This is a review of the NASA Dawn mission, where it showed ice in the north wall of Ceres Crater, which is in constant shadow
The latest review of Ceres showed changes in the surface. It turns out that the only dwarf planet in the inner solar system is a dynamic body that continues to evolve and change.
The NASA Dawn mission has identified deposits that provide new data on materials in the crust and on the process of change. Observations from the VIR spectrometer previously found water ice on a dozen sites of Ceres. A new study showed an abundance of ice on the northern wall of the 20-kilometer crater Yulin. New surveys show an increase in ice volume.
The fact is that the approach of Ceres to the Sun along the orbital path together with seasonal changes creates a release of water vapor from the subsurface layer. Later it condenses on the wall of a cool crater, which increases the amount of ice. In turn, warming can cause landslides, exposing new ice spots.
The view of the Dawn mission shows the bottom of the crater of Ceres. It can be seen that the flow of ice and rocky rocks resembles terrestrial polar regions
Joint chemical, geological, and geographical observations made it possible to examine the dwarf planet in detail. Early data showed that the crust reaches a thickness of 40 km and is endowed with an abundance of water, salt, and possibly organic matter. The second observation, VIR, also revealed new data on cortical variability and suggests that the last change was recent. Dawn had previously found carbonates formed in the oceans. For example, sodium carbonate dominates over bright areas in the Occator crater. Later we managed to find 12 sites with an abundance of sodium carbonate.
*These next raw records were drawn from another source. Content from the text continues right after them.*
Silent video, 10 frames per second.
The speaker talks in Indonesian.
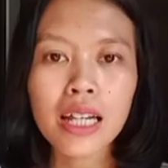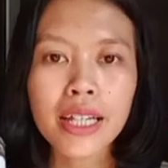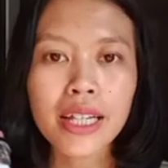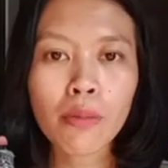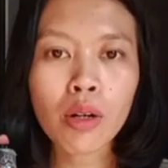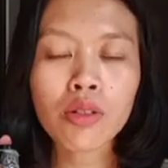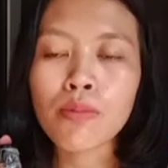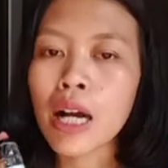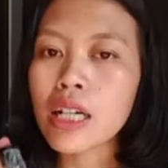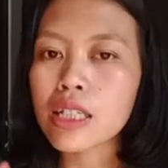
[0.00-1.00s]
yang bagus
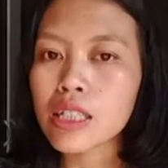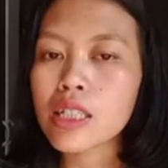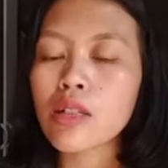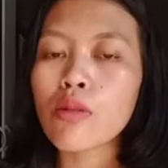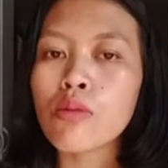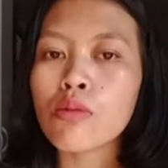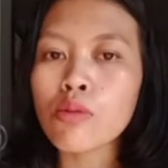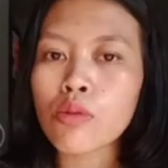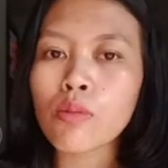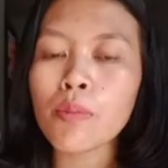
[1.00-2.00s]
banget
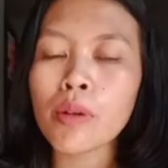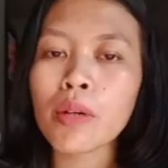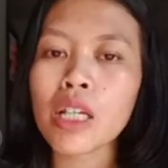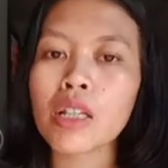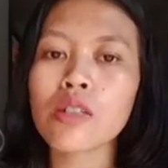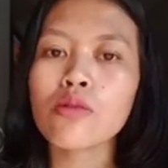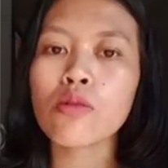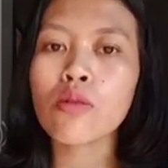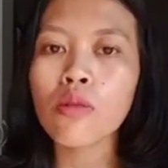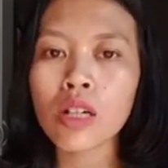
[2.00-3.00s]
untuk memperbaiki
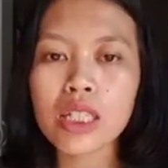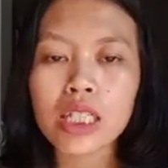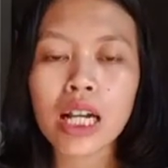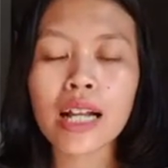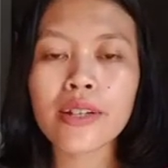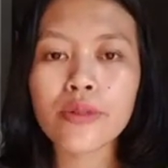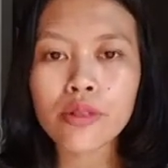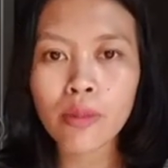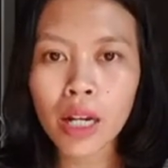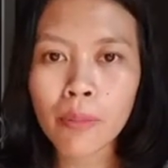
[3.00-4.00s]
tekstur kulit
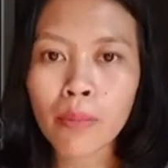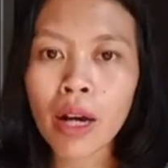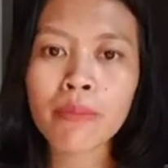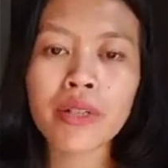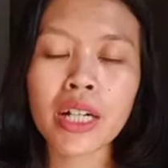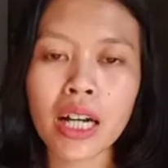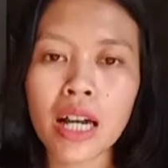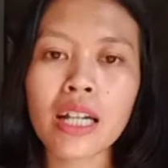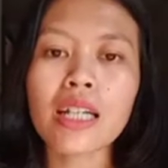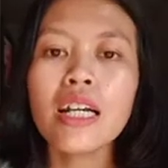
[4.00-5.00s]
sekaligus
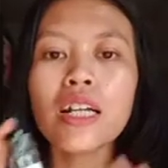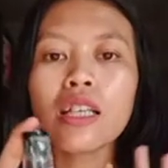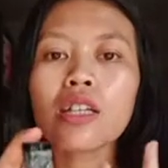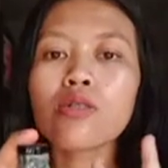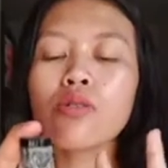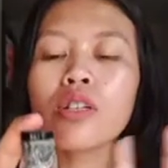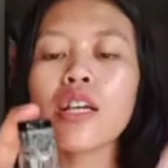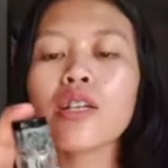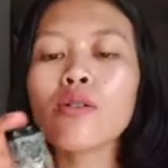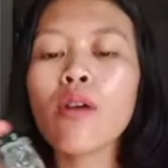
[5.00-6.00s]
melembabkan.
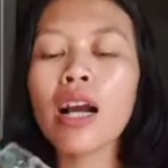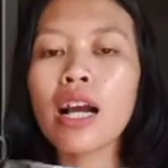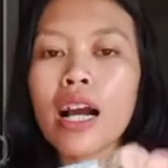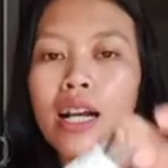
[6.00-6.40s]
Teksturnya itu agak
The study shows for the first time that hydrated carbonate was found on the surface of Ceres or any other planetary body other than Earth.
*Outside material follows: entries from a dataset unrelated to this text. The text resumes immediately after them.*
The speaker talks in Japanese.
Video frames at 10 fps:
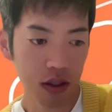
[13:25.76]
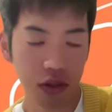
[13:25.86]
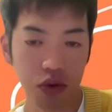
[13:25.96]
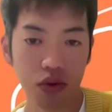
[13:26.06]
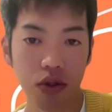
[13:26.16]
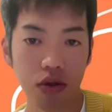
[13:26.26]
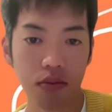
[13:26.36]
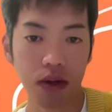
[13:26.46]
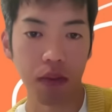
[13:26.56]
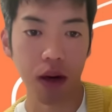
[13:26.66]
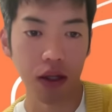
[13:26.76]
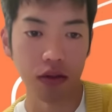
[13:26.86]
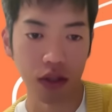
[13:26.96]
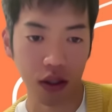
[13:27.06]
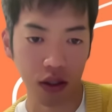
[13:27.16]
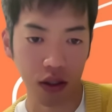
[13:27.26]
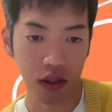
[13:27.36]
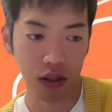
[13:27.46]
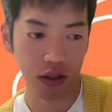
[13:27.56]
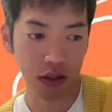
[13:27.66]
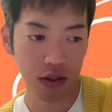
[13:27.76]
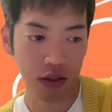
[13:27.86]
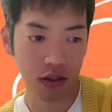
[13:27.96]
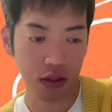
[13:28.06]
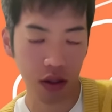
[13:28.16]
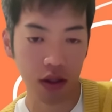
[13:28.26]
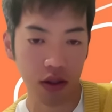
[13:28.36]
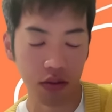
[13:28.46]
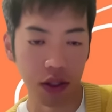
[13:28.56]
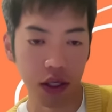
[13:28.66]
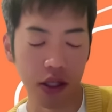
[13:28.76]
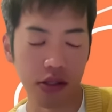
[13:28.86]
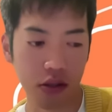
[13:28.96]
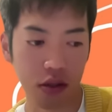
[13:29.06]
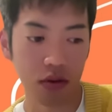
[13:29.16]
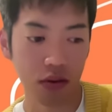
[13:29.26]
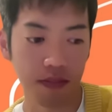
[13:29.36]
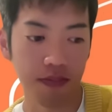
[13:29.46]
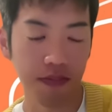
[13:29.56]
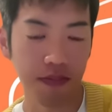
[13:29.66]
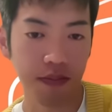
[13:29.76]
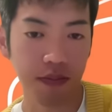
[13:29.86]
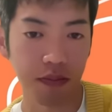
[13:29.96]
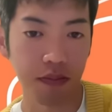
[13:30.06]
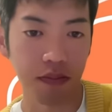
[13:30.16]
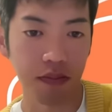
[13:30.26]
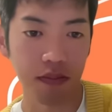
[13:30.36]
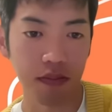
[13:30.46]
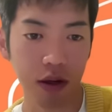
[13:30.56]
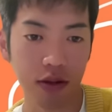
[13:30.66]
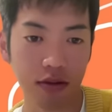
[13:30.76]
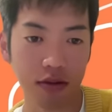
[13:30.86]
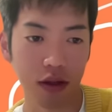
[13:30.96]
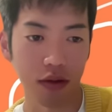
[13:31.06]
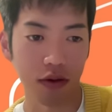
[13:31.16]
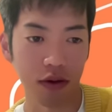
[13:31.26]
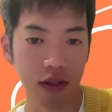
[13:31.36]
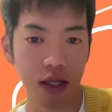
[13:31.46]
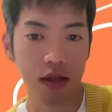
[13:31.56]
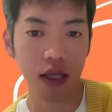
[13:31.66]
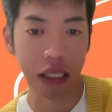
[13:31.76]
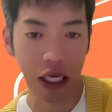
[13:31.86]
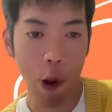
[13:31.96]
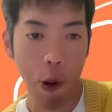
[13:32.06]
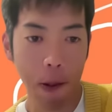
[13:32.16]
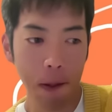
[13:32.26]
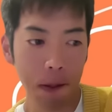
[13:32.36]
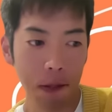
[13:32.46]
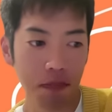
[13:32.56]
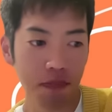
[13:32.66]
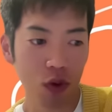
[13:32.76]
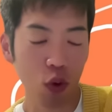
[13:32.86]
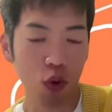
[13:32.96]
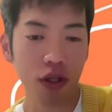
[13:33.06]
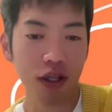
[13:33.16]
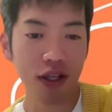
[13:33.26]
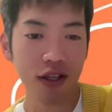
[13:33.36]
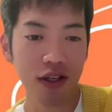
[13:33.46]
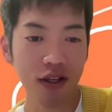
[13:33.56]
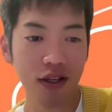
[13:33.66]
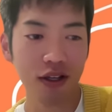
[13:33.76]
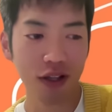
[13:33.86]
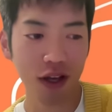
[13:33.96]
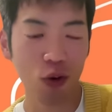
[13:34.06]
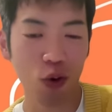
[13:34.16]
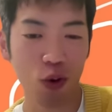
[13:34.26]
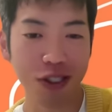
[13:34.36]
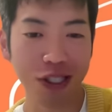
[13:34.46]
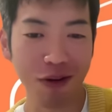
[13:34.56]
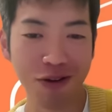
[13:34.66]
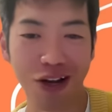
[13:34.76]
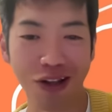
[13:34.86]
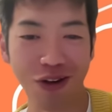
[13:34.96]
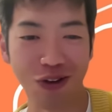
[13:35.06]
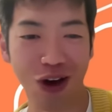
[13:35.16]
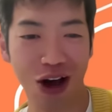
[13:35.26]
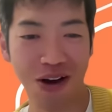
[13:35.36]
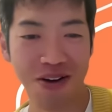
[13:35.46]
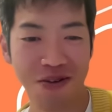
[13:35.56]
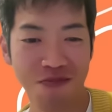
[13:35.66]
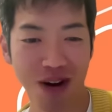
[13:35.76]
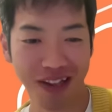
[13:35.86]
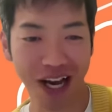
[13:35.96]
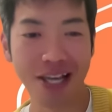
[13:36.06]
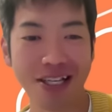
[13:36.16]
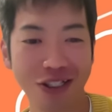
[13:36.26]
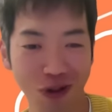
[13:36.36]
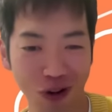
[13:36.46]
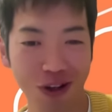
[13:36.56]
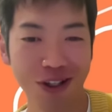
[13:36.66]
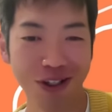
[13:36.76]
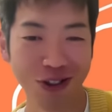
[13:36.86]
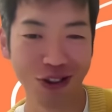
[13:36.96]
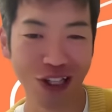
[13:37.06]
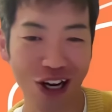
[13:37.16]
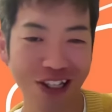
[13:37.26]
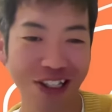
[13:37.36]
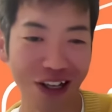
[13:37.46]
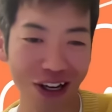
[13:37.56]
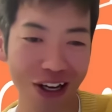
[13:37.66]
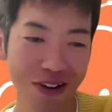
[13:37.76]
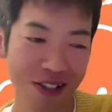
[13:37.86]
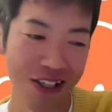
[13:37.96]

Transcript: 聞くとこによれば、まあ枝野さんが立たれるみたいですけど、うん。まあ枝野さんとかが立ってね、ここでね、矛を収めるなんてことは、まあないでしょう。普通に考えたら、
NASA's Dawn Mission Review shows Cerea Ahoun’s highest mountain (4 km high and 17 km wide). This is one of the few sites in Ceres, where they found a significant amount of sodium carbonate
Usually, water ice does not linger long on the surface if the area is not hidden in the shade. Similarly, hydrated carbonate is dehydrated, but it takes much longer (several million years).
A large variety of material, ice and carbonates exposed to shocks, landslides and cryovolcanism, suggests that the bark of Ceres is uneven in composition. These irregularities were created during the period of freezing of the original ocean of Ceres, which formed the crust, or later because of large blows or cryovolcanic activity.
All this indicates that Ceres is a geologically and chemically active celestial body.